▶ [Collection entries]

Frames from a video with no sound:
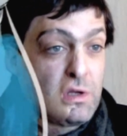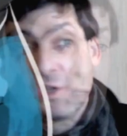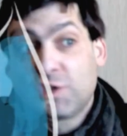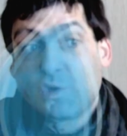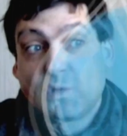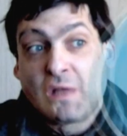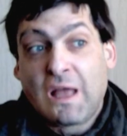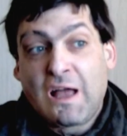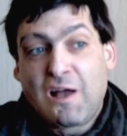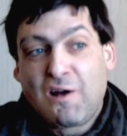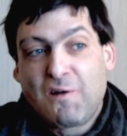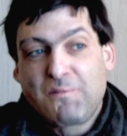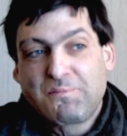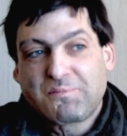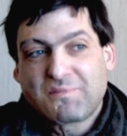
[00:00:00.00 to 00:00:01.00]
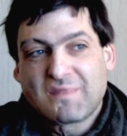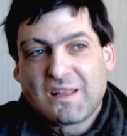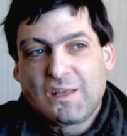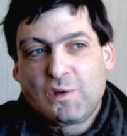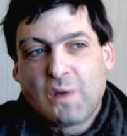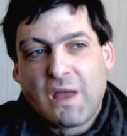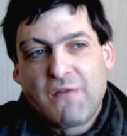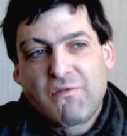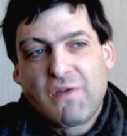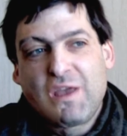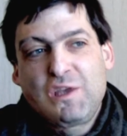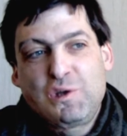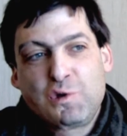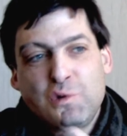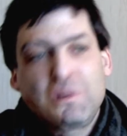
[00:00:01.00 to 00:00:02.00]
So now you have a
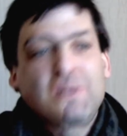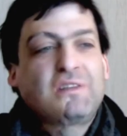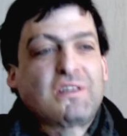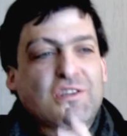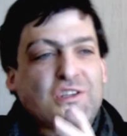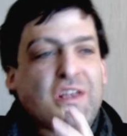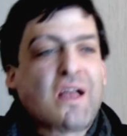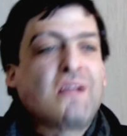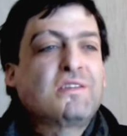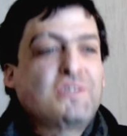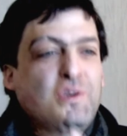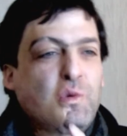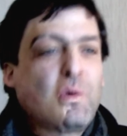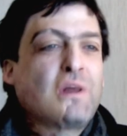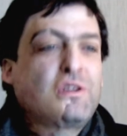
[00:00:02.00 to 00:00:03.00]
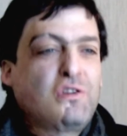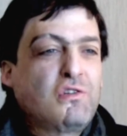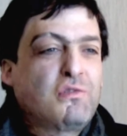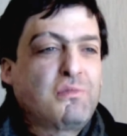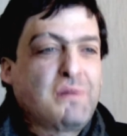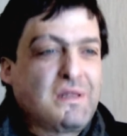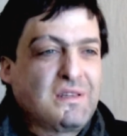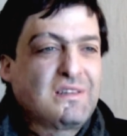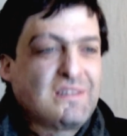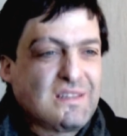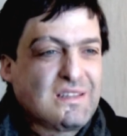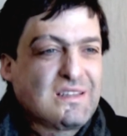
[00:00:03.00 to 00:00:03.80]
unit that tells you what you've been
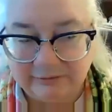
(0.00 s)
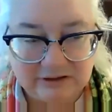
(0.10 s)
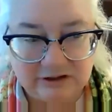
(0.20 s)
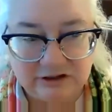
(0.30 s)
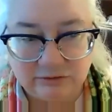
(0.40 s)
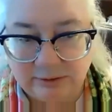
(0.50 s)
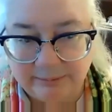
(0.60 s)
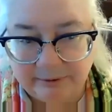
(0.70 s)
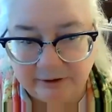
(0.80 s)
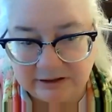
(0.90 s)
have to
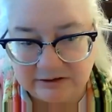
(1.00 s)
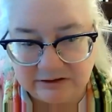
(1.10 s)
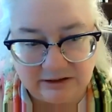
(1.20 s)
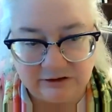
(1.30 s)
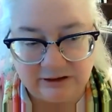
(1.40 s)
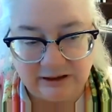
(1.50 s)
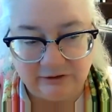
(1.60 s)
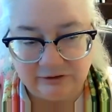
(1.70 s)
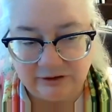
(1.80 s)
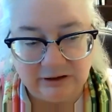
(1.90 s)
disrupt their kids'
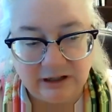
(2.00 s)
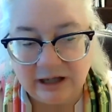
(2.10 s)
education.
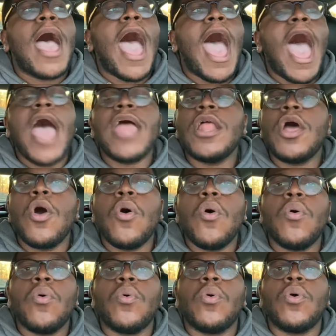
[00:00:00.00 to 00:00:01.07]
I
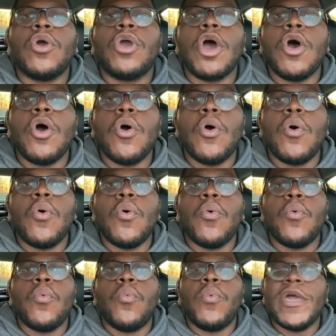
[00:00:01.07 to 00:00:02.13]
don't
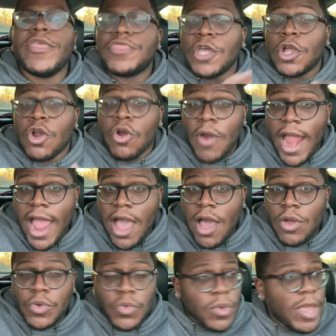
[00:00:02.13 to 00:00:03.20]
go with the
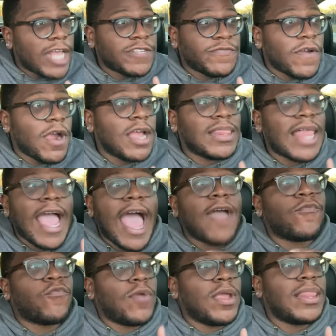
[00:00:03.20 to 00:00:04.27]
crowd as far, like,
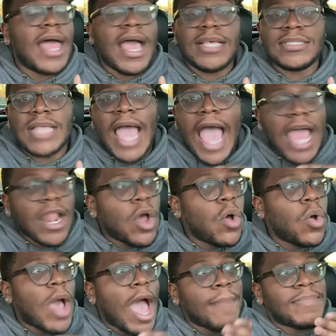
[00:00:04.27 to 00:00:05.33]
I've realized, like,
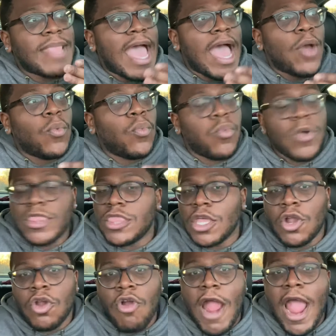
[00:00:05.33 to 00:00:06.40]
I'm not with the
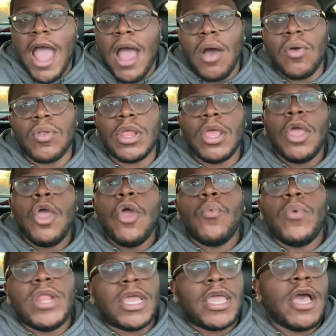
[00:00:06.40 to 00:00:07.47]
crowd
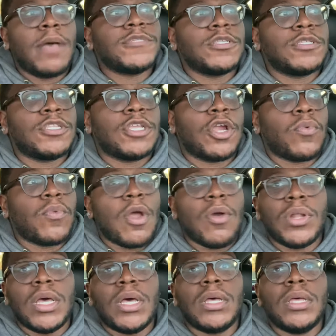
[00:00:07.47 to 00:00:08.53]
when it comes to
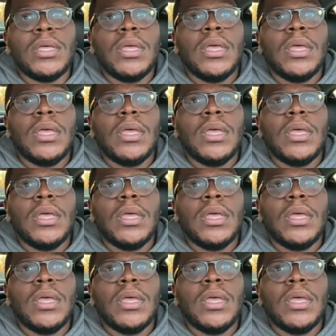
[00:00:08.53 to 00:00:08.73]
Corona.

▶ [Exercise instructions]
Set down exactly, with no additions, each line from the line that includes "[00:00:06.40 to 00:00:07.47]" to the final line of the entries above; leave pictures out.

▶ [Finished task]
[00:00:06.40 to 00:00:07.47]
crowd
[00:00:07.47 to 00:00:08.53]
when it comes to
[00:00:08.53 to 00:00:08.73]
Corona.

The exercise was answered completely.